POLI SCI 101-6: Plato's Road to Resilience (Monoson)

This seminar will guide students in a slow, close reading of a globally significant text from Greek antiquity that has had nearly unparalleled cross-cultural and historical impact on a wide range of areas of human creativity — Plato's Republic. Well-known episodes in this text include the three parts of the soul, ship of state, allegory of the cave and the philosopher-ruler. We will pay special attention to the way its overarching argument about justice unfolds, to the account of links between democracy and tyranny and to the question of whether the discussion of a just soul and city resonates with the contemporary idea of resilience.  We will also observe Plato's use of technology (i.e., writing) to conjure for his readers a virtual experience of dialectical inquiry.
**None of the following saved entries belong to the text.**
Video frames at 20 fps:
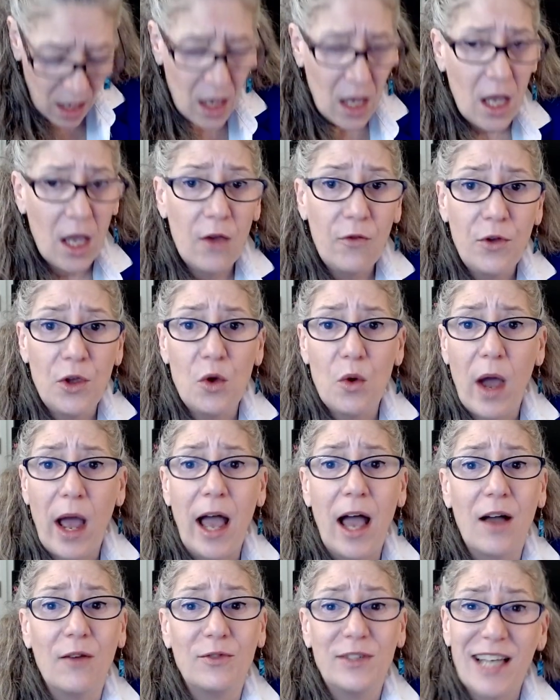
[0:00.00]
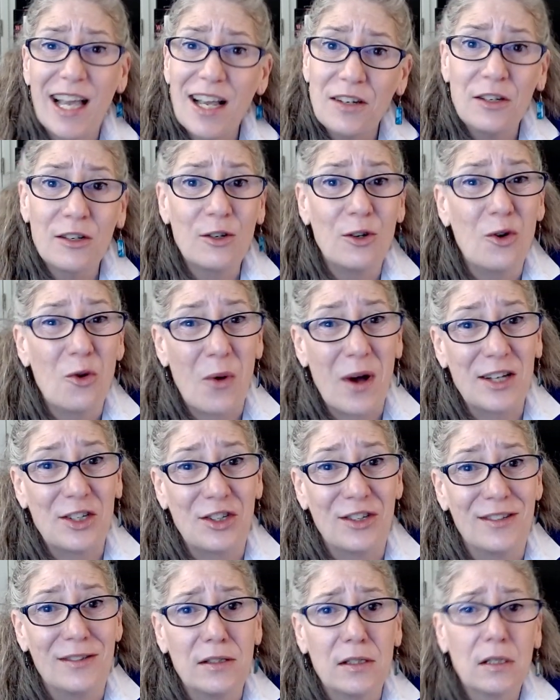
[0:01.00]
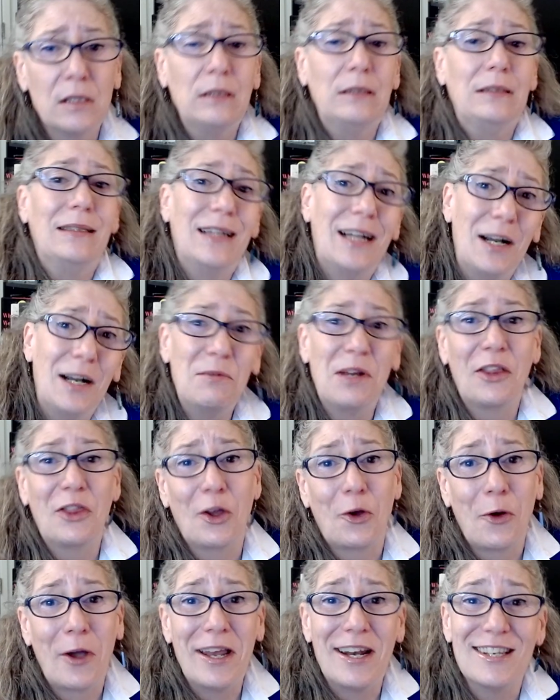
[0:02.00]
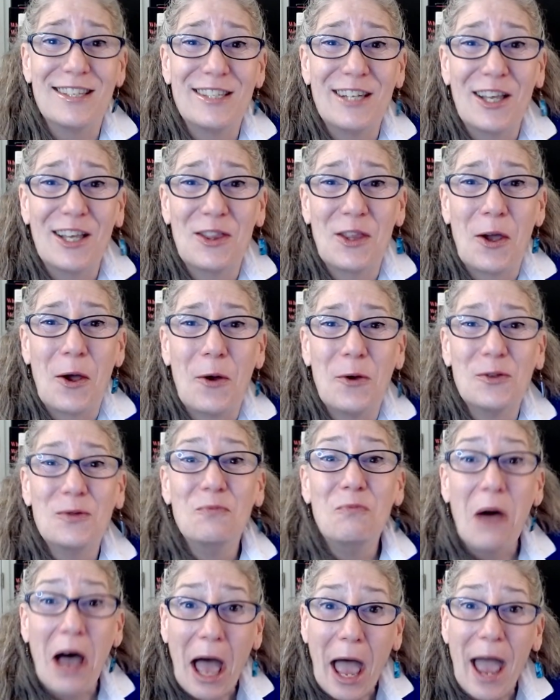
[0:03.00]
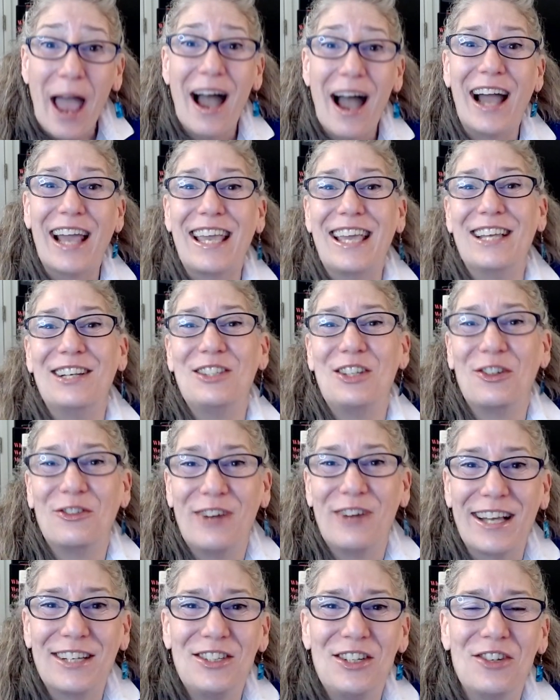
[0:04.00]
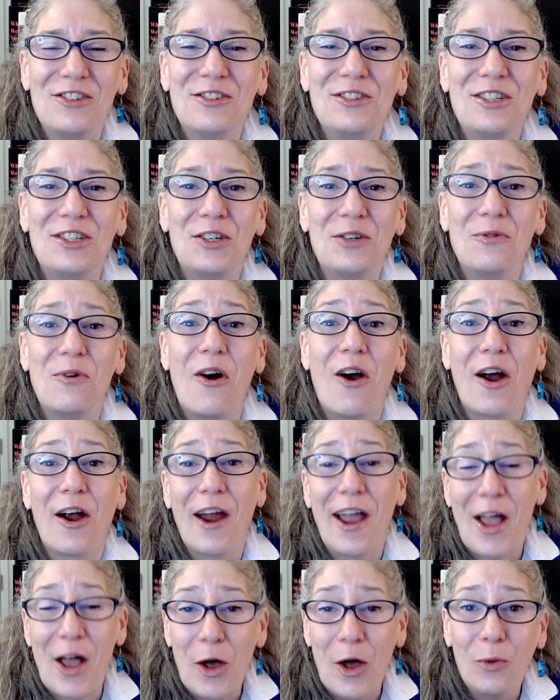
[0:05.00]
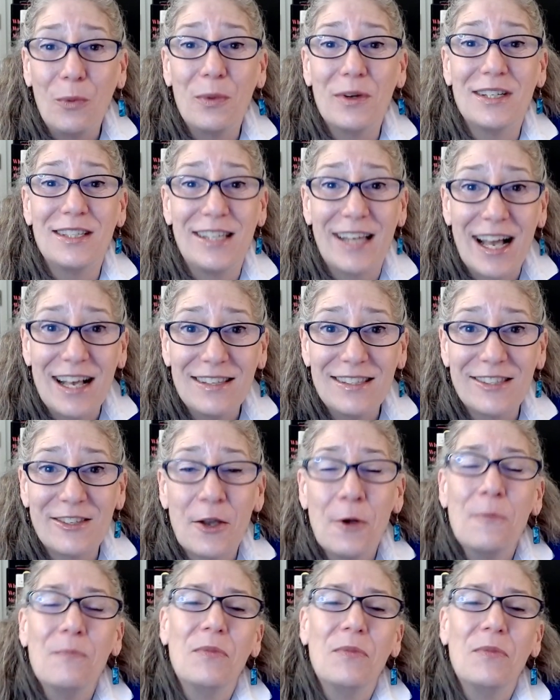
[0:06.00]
If you have technical questions, I'm not the greatest at those, but I can direct you to our help desk.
Requirements include regular, brief written responses and oral reports about the weekly reading and an individual final project on a passage of one’s own choosing.  The course requires participation in synchronous seminars and private individual conferences. Recommended summer reading: Edith Hall, Introducing the Ancient Greeks: From Bronze Age Seafarers to Navigators of the Western Mind. Required edition of the Republic: Cambridge University Press, edited by G R F Ferrari, translated by Tom Griffith.

PHIL 210: History of Ancient Philosophy (Marechal)

This course will introduce you to some of the greatest thinkers and movements of the ancient Greek world. We will focus on these thinkers’ conceptions of the human soul, the capacity for knowledge, the good life, their views on women, and their conceptions of social justice. We will discuss the views of Socrates, Plato, and Aristotle, and examine their answers to enduring questions such as: What are the fundamental constituents of reality? What is knowledge, and how do we come to have it? How can we be happy? What makes for a just society? We will then move to the Hellenistic period and examine Epicurean and Stoic conceptions of how we should live our lives and why philosophy can help us flourish. Our emphasis will be on analyzing these philosophers’ views, and their reasons and arguments for holding these positions.

 

ART HIST 319/HUM 370: Monsters, Art and Civilization (Gunter)
Griffins, sphinxes, demons, and other fabulous creatures appear frequently in the art of ancient Egypt, Mesopotamia, and the Eastern Mediterranean world. They stand at the intersection of the normal and abnormal, the natural and unnatural. Why did these images become such favorite subjects for artistic representations, and what cultural functions did they serve? Can we connect their invention and dissemination with key moments in human history and cross-cultural interaction? What was the role of figurines and other material representations of the supernatural in preventing and healing disease? This course explores the supernatural subject in ancient art with new perspectives drawn from multiple disciplines, including art history, history, anthropology, and archaeology.

PHIL 420: Knowledge, Persuasion, and Power in Ancient Philosophy and Contemporary Social and Critical Epistemology (Marechal)

This seminar will explore the ways in which epistemology and politics are inseparable for Ancient Greek thinkers. We will put in conversation Ancient texts concerning the relationship between knowledge, experience, persuasion, and power with contemporary texts on critical and social epistemology.

Our main ancient authors will be Plato and Aristotle. We will read substantial sections from Plato’s Apology, Meno, Gorgias, and Republic, as well as Aristotle’s Rhetoric and Politics. We will pair the ancient sources with texts by Elizabeth Anderson, Kwame Anthony Appiah, Audre Lorde, José Medina, Amia Srinivasaan, and others.